I did something this cycle that I have not done before- I tested early. Despite each 2 ww feeling like an eternity, I never did this over all the months of trying mainly bc/ I figured there was a very likely chance it was again negative-- and if so, waiting to the 2 week mark exactly would bring me a little closer to the next cycle where at least I could try again. However, with this being IUI#3 for this round and us being tapped out financially for further interventions (IVF), I felt an overpowering need to know the outcome asap. So I tested early..and got a clear-as-day BFN.
It was so disappointing to see the result. Things were staring to feel very final. I was very bummed out all day. I eventually started trying to wrap my brain around about what the future might hold... We've been at this for five years, I'm about to turn 38... we've been through a total of seven IUIs/injectibles, one IVF, a devastating late trimester loss. Despite wanting another child, we do have a living child (conceived via IVF) now for whom we are so grateful. Do we stop here? Do we start looking into adoption and see if there are any options there for us?
Last night when I was giving C a bath, I pulled open a drawer in the bathroom and there was the pregnancy test box staring at me. There was still a test in the box. Should I toss it out? I shut the drawer. Then this morning, when I went to shower I remembered it and figured what the heck... Even though I felt 100% not pregnant and had seen the evidence, I made a spontaneous decision to pee again (since I did test early) just for the heck of it.

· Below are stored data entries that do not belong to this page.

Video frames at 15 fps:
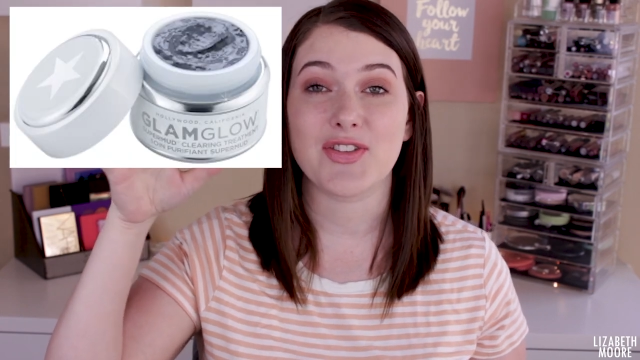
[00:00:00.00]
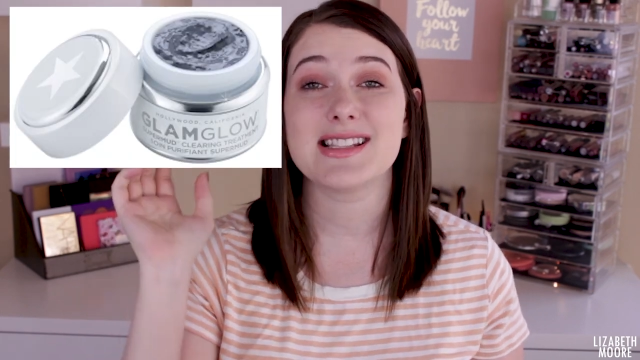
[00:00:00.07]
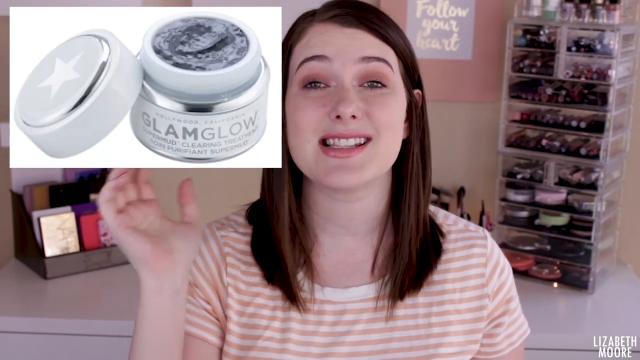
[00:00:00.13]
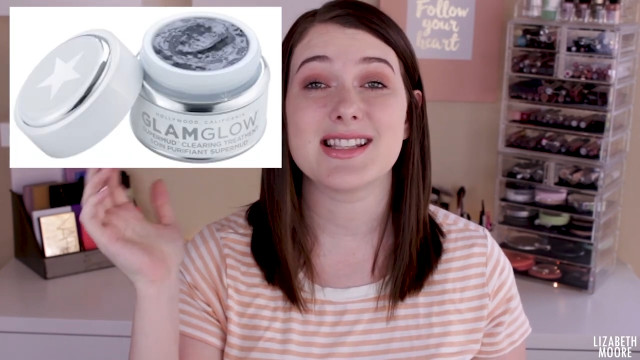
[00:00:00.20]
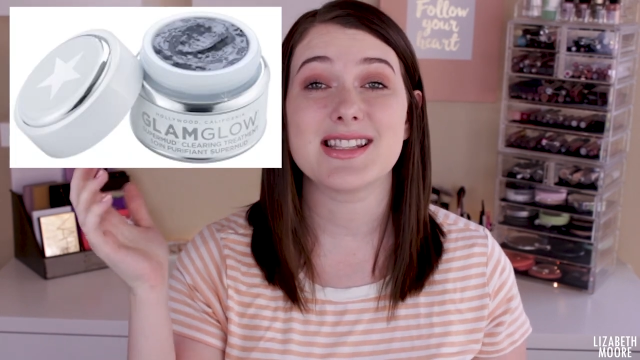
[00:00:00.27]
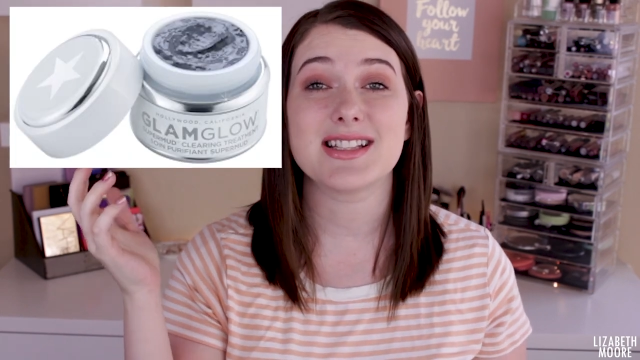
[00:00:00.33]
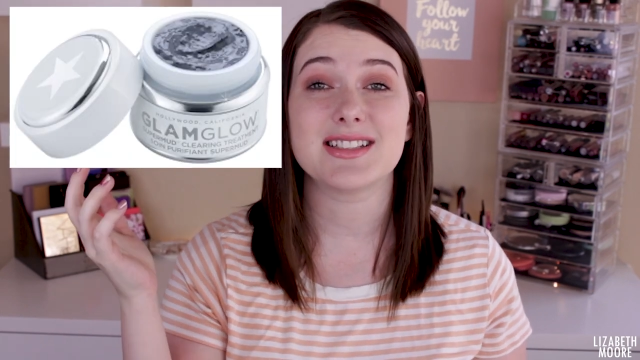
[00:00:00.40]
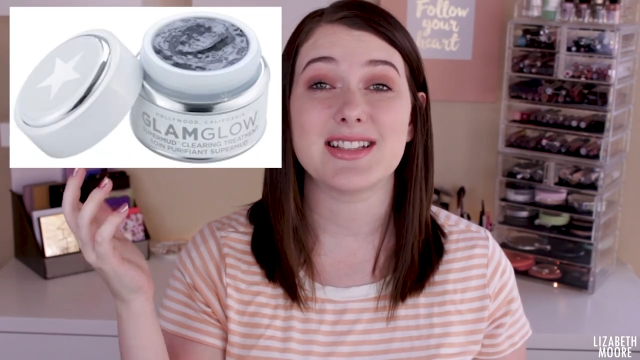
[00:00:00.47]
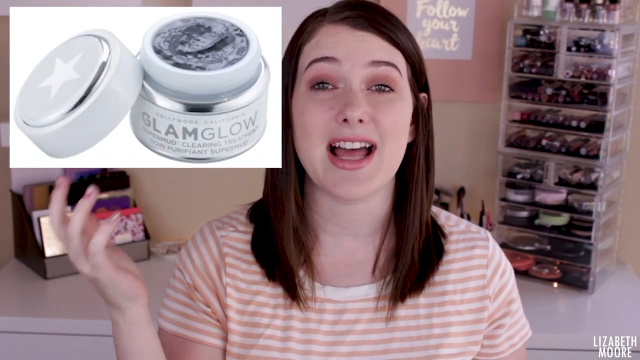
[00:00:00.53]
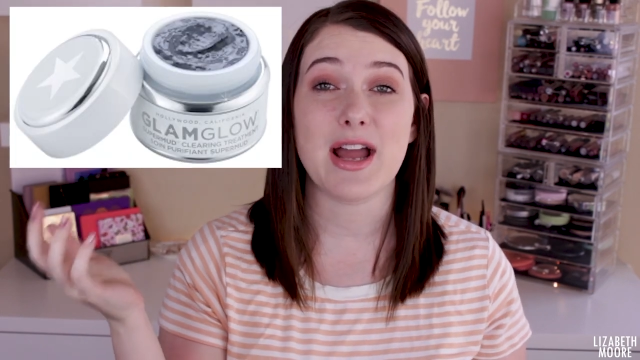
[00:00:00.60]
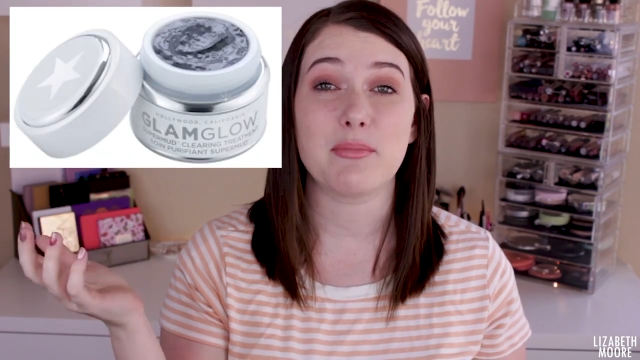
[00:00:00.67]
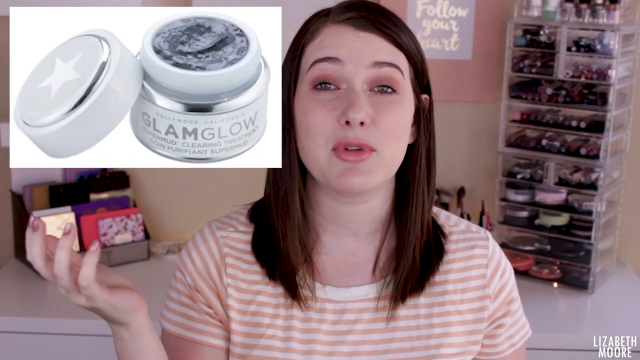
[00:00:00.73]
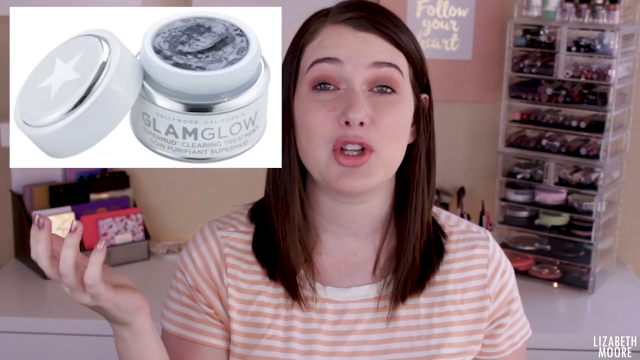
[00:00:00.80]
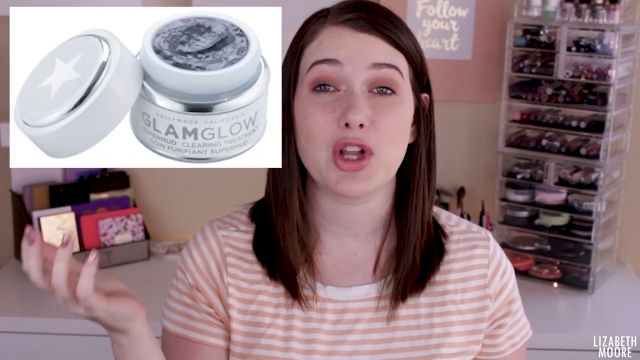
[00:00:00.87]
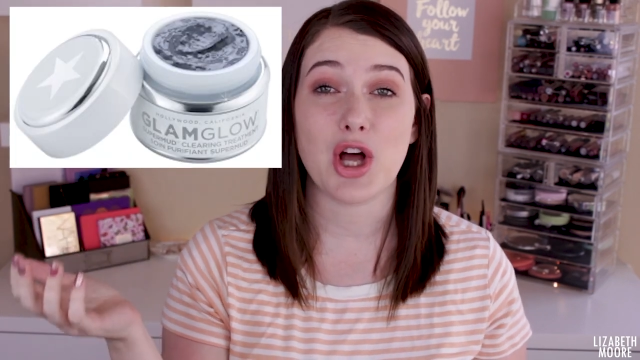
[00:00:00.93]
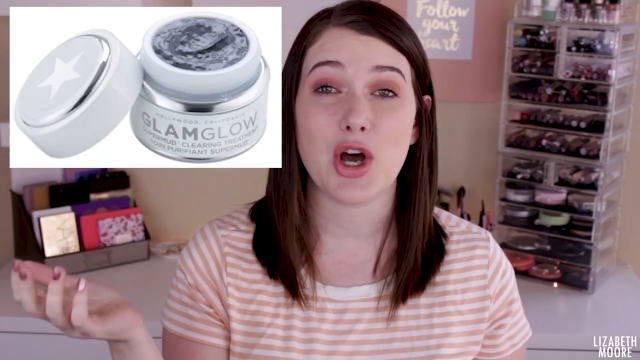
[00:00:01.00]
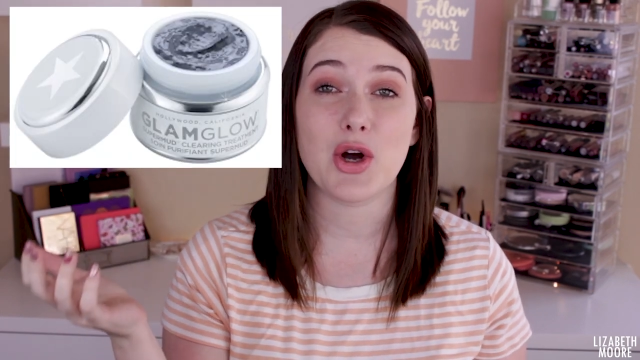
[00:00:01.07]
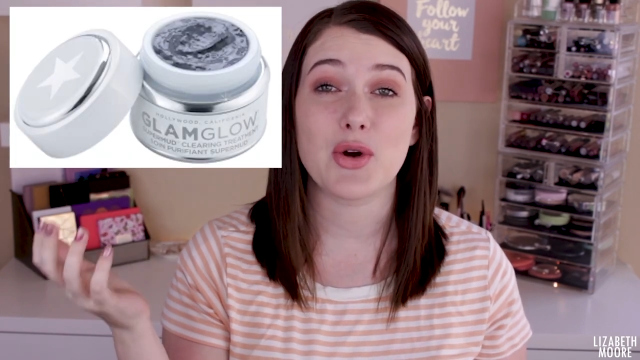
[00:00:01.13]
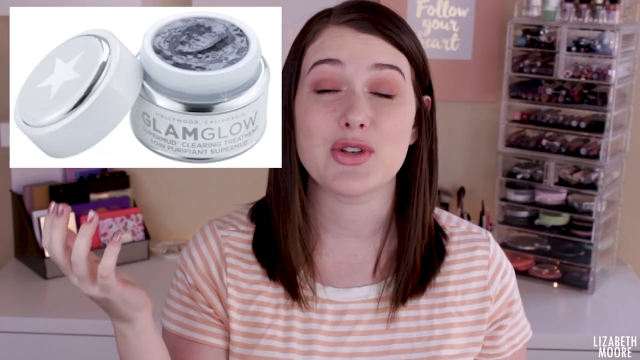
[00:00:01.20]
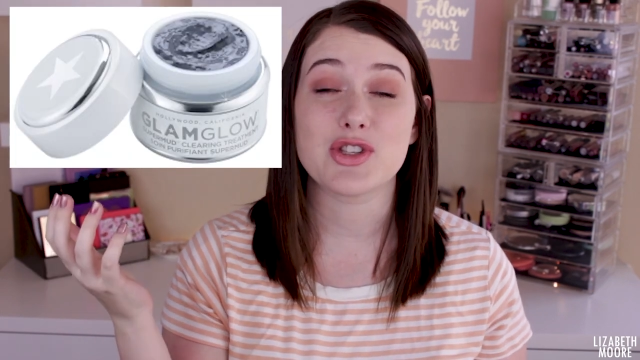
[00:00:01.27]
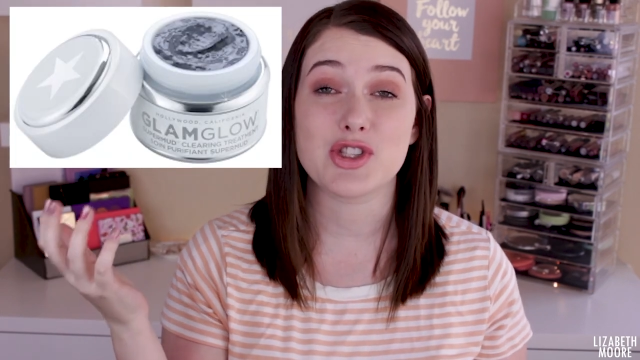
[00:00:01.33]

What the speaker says: This is the GlamGlow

Then I showered, dilly dallied around in the kitchen, and finally ended up back in the bathroom when I spotted the stick and low and behold there was a faint second line. Faint, but there..Yes, two lines... pregnant... PREGNANT!!!
I felt a bit shocked. I know, I know- I was trying... like REALLY trying to conceive. But I had no symptoms whatsoever (I've had early symptoms with baby S and baby C) and I had already accepted that I wasn't based on the early test results which were clearly negative. Wow. I should have known better and followed the nurse's instructions! However, what a very, very, VERY pleasant surprise nonetheless!!! I went in immediately this morning for the blood test and it has been confirmed. I am happy. Cautious, a bit fearful, yet happy. Still trying to get used to the news. Having moments thinking of everything that can go wrong. But yet- for now I am rated PG.